Previous studies have shown that cotinine, a metabolite of nicotine, may antagonize some of the therapeutic effects of nicotine. The mechanisms underlying cotinine's effects are unclear, but cotinine has been observed to increase serotonin levels in the brain. Thus, it is possible that blocking serotonin effects may antagonize the actions of cotinine, thereby reducing its impact on responses to nicotine.
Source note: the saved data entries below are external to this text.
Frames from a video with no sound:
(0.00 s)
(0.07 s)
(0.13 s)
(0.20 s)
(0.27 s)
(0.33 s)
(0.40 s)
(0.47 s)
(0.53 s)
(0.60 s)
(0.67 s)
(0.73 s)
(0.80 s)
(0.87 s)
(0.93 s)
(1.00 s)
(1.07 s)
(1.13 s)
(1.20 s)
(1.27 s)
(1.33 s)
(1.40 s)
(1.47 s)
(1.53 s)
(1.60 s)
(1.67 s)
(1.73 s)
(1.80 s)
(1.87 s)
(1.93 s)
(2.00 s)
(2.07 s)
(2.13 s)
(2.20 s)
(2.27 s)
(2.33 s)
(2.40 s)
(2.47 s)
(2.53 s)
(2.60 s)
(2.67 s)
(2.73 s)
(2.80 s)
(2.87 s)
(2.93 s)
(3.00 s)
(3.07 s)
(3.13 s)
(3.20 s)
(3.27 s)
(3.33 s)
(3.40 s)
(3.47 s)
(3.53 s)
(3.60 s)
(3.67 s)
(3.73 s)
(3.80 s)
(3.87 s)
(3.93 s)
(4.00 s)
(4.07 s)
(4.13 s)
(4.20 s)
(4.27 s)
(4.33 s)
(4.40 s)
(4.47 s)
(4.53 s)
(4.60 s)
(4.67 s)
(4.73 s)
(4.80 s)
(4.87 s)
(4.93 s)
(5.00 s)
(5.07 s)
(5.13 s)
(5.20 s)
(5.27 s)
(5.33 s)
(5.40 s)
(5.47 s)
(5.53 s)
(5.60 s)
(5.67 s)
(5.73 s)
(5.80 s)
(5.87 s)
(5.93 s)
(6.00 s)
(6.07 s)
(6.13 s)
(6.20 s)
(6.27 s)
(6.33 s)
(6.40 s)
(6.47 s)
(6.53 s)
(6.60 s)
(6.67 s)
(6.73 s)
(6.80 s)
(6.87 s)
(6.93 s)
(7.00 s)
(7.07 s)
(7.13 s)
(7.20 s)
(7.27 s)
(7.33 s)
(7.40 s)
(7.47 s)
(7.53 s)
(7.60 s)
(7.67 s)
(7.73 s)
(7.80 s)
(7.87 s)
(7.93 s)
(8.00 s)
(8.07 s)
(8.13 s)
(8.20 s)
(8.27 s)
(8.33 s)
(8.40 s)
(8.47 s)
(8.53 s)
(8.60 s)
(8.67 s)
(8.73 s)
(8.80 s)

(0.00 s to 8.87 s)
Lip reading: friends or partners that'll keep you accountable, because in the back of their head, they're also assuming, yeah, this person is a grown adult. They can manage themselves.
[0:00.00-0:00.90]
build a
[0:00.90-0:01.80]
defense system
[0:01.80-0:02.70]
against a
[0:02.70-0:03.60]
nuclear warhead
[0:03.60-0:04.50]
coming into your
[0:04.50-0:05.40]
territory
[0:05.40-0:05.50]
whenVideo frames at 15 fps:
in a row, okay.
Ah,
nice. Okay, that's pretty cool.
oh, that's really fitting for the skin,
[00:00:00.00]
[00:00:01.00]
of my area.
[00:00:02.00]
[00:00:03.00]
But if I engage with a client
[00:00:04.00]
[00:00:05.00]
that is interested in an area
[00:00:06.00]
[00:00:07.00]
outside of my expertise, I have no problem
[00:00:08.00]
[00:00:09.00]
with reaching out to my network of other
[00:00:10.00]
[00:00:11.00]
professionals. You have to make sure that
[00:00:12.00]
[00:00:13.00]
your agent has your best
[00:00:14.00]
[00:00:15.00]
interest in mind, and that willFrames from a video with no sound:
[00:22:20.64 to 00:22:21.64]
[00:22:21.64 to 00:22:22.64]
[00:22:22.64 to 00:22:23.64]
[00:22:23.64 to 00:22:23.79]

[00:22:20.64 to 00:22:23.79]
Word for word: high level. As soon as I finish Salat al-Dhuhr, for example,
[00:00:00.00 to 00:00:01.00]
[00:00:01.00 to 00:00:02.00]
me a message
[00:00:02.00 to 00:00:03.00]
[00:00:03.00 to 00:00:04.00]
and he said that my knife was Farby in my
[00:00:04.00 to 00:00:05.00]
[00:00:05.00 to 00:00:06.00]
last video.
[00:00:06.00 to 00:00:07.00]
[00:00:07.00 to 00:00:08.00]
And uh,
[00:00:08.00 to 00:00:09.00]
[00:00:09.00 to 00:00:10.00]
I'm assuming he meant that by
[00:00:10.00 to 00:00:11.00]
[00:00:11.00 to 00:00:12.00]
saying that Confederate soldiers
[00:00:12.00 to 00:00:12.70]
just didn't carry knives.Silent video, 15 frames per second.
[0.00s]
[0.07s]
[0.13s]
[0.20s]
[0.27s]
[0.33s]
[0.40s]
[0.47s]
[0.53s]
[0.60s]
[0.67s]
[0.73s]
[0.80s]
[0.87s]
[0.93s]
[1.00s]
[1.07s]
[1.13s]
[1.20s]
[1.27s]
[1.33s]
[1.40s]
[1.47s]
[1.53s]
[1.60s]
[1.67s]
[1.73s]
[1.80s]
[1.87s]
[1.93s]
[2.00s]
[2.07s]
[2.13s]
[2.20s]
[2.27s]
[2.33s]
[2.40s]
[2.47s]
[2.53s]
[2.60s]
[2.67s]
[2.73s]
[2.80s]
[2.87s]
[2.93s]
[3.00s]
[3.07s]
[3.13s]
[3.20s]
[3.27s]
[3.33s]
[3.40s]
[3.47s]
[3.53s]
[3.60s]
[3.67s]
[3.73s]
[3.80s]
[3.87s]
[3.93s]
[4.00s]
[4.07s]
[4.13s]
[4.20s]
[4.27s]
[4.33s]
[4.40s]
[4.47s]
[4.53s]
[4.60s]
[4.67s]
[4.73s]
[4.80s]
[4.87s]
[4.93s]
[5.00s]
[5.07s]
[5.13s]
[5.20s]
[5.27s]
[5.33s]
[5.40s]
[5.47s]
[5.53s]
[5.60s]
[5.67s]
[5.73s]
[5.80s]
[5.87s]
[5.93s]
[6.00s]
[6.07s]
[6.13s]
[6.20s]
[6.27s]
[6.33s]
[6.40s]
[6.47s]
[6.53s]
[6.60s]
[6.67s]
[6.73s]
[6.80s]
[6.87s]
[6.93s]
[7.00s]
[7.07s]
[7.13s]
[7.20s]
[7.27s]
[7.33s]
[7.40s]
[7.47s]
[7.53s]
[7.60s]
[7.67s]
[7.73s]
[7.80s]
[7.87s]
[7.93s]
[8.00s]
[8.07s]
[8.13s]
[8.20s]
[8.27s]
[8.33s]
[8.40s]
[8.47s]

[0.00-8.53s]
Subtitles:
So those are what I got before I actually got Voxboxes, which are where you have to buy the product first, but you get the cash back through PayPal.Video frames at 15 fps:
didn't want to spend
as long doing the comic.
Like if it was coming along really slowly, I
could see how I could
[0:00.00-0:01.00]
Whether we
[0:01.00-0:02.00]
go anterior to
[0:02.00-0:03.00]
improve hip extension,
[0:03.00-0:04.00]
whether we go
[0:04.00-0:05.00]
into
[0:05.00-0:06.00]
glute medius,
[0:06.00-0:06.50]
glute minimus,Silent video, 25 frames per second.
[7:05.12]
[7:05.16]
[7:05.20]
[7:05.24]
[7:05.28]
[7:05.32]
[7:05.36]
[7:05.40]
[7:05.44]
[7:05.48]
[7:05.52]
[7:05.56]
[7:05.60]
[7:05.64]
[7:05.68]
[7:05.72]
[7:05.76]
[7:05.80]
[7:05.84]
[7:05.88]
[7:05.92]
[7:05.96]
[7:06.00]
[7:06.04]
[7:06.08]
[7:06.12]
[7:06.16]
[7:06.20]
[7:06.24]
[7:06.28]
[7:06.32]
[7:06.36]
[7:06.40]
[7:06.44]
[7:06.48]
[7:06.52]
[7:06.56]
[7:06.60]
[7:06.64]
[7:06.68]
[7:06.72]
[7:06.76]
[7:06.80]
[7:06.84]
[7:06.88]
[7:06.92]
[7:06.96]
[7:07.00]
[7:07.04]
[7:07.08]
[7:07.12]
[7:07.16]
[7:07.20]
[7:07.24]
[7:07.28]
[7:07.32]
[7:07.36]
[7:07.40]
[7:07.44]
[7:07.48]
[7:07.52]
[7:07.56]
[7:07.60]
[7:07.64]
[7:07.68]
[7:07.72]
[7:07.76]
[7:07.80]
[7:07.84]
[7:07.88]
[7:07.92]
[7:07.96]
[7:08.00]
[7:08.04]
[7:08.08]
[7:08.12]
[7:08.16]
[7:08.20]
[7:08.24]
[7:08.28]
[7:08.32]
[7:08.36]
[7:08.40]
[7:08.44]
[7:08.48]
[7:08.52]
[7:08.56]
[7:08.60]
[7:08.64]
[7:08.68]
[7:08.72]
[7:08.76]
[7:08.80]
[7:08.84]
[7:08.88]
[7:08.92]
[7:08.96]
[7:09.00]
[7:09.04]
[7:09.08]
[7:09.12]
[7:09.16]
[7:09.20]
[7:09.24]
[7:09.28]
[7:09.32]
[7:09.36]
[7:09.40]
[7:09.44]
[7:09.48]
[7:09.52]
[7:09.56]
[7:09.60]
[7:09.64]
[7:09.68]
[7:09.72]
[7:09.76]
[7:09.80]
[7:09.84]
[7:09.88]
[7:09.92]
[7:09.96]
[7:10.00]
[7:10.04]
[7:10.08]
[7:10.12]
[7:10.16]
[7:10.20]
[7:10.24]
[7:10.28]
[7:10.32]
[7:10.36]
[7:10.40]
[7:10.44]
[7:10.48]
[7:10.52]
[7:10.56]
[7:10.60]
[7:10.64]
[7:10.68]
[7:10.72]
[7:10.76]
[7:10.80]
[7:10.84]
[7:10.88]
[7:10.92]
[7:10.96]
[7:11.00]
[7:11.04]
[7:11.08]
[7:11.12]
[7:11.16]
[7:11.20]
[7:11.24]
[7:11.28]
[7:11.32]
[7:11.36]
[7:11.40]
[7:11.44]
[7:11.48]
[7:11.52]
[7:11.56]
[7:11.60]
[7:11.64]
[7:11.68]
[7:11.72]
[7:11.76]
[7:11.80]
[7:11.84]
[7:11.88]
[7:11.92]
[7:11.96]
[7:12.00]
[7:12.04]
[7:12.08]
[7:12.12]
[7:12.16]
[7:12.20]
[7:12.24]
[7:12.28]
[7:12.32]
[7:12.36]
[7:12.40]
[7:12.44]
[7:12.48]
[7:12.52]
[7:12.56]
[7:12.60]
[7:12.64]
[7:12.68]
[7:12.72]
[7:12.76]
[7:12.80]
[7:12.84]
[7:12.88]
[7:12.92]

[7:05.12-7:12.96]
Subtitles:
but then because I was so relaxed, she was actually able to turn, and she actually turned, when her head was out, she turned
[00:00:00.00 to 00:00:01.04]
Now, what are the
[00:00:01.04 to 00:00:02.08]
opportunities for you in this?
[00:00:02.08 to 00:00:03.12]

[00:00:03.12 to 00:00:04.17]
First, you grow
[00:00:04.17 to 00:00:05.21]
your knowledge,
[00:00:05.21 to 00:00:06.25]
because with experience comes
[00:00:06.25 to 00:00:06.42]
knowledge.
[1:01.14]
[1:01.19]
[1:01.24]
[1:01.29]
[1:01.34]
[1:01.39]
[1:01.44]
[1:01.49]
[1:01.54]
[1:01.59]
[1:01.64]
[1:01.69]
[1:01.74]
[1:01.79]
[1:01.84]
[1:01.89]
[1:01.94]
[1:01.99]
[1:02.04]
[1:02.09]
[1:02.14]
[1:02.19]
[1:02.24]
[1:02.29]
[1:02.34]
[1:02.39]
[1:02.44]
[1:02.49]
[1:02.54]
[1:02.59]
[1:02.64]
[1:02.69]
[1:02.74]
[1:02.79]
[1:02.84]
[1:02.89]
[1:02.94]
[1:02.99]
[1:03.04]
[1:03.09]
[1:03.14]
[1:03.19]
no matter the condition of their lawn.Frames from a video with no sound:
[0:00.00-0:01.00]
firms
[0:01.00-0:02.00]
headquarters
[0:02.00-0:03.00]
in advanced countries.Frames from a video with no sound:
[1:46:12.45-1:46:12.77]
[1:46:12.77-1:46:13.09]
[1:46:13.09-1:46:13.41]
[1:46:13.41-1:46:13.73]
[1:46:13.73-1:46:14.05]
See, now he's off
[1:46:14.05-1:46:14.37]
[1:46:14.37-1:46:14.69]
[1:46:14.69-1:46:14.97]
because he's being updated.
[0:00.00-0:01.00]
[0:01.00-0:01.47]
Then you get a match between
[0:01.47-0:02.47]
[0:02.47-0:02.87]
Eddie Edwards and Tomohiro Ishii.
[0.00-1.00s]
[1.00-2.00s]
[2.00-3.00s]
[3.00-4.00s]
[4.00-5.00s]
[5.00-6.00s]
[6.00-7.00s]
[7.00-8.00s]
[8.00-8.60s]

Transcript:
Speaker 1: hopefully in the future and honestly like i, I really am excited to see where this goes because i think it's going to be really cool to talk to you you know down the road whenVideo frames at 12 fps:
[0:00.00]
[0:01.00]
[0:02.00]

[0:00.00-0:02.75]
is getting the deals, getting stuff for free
This study determined whether granisetron, a 5HT₃ receptor antagonist, would enhance the efficacy of the nicotine patch. Subjects were randomly assigned to one of the three granisetron conditions (N=43 for 2 mg/day; N=43 for 1 mg/day; N=42 for 0 mg/day) and asked to take the assigned medication daily during 15 days of tobacco abstinence. Because we were interested in interactions between cotinine and serotonin, all groups were also treated with a 21-mg nicotine patch. Assessments of withdrawal symptoms were made for 1 week during baseline smoking and several times during the experimental period. There was a near but nonsignificant difference among groups on a measure of tobacco withdrawal and no significant differences on global measures of drug effects or physiological measures. The data do not strongly support the hypothesis that 5HT₃ agonism is the mechanism by which cotinine offsets the effects of nicotine.